<<<<

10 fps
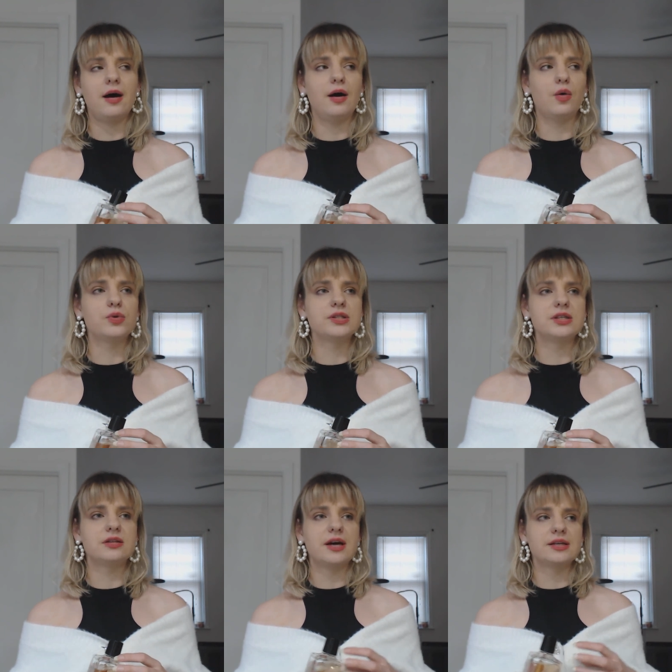with a
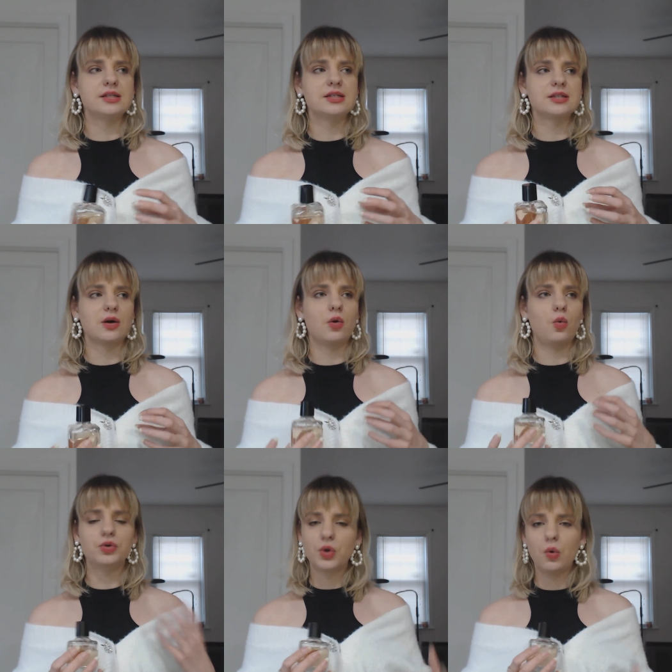nice,
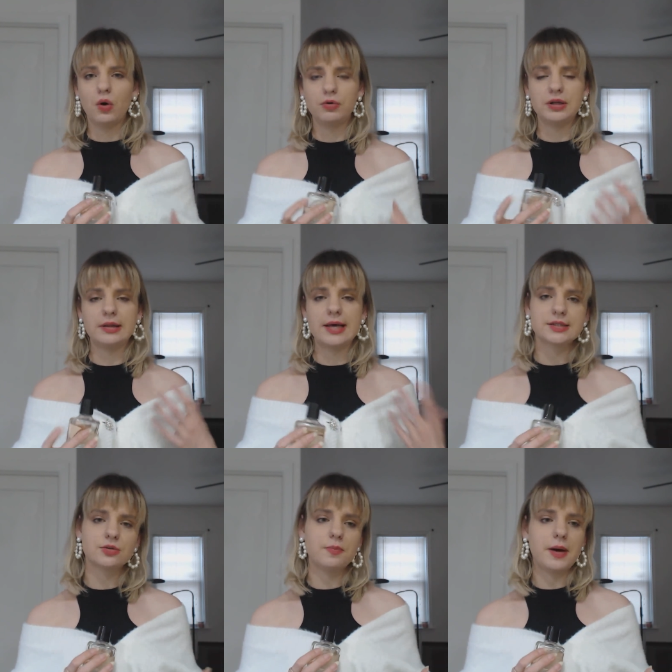good quality
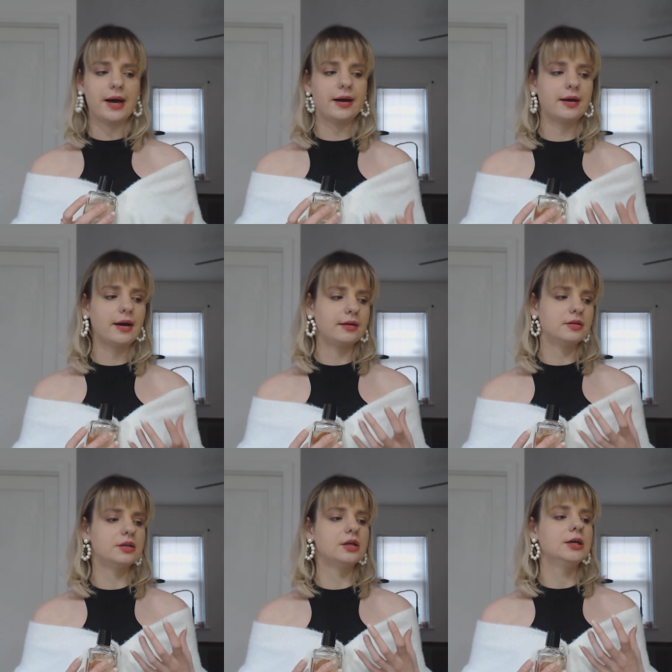leather bag,
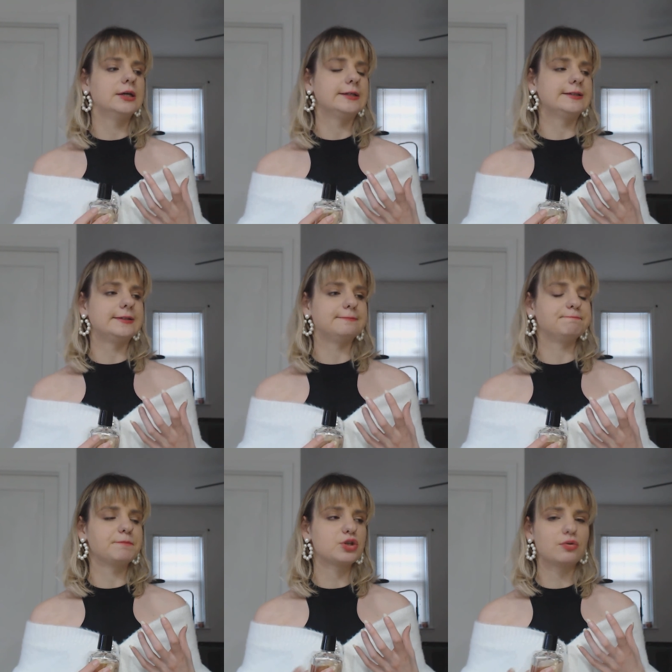and
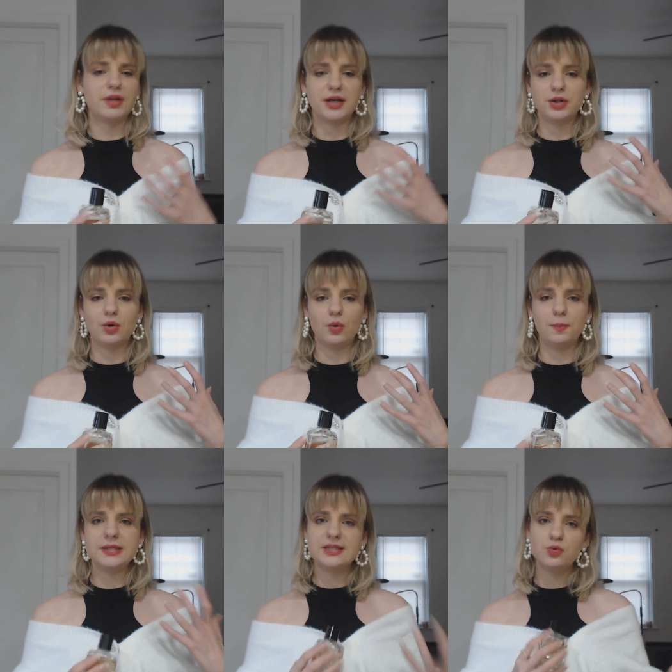sort of like, you know, a
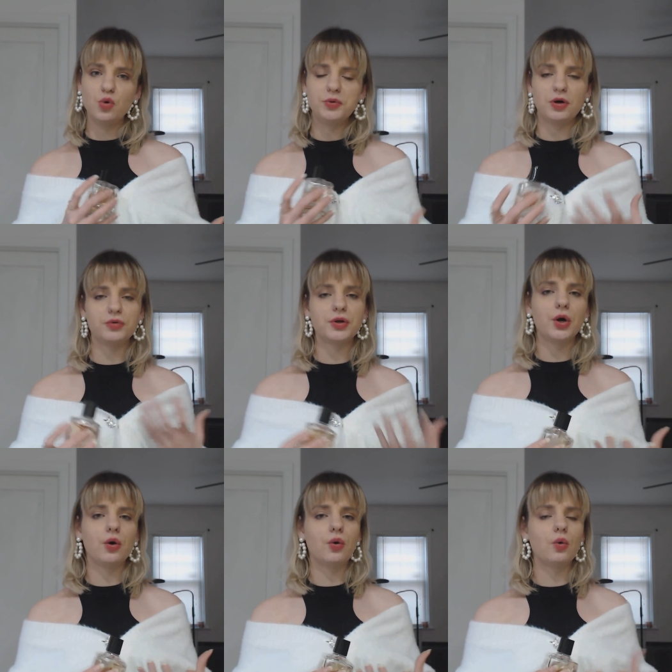busy woman on the
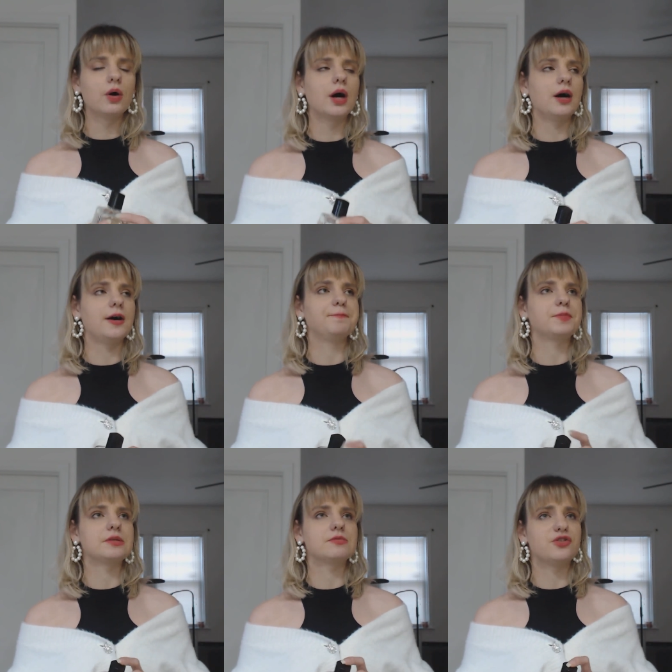go,
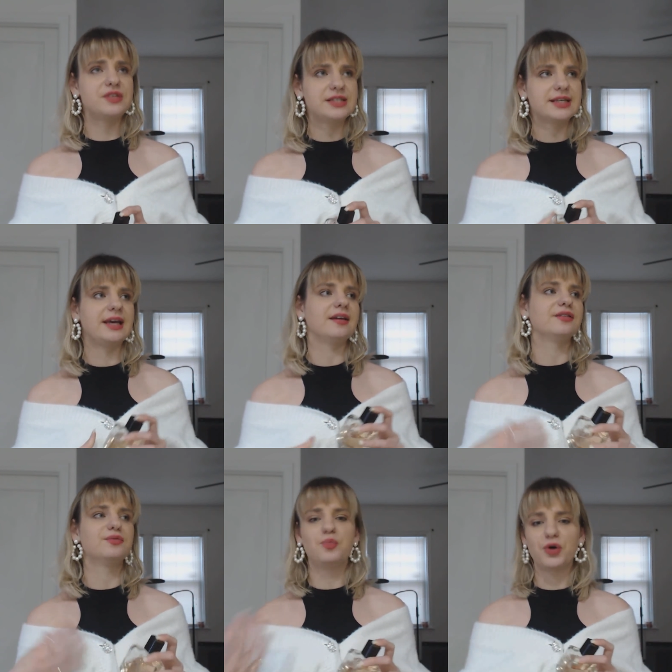sophisticated,
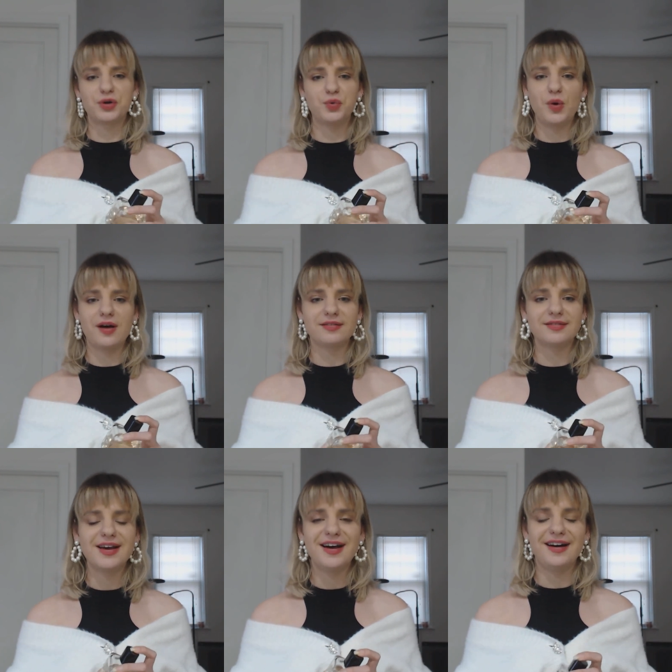modern one,
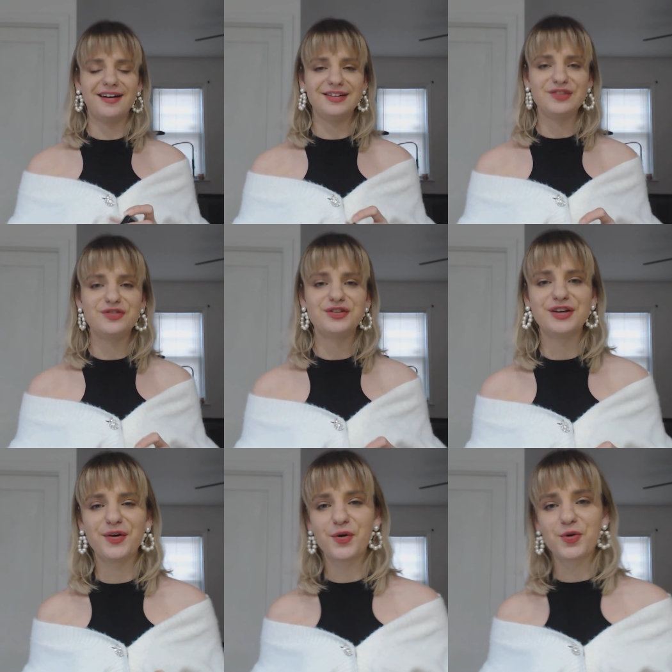living
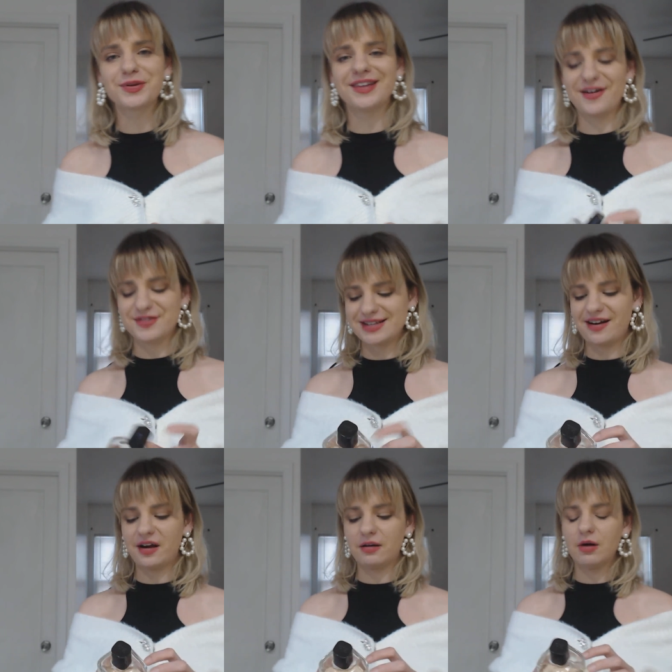urban lifestyle.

>>>>

| ACTIVITY |
Give every record again exactly, apart from the pictures, which stay out.

| YOUR RESPONSE |
10 fps
with a
nice,
good quality
leather bag,
and
sort of like, you know, a
busy woman on the
go,
sophisticated,
modern one,
living
urban lifestyle.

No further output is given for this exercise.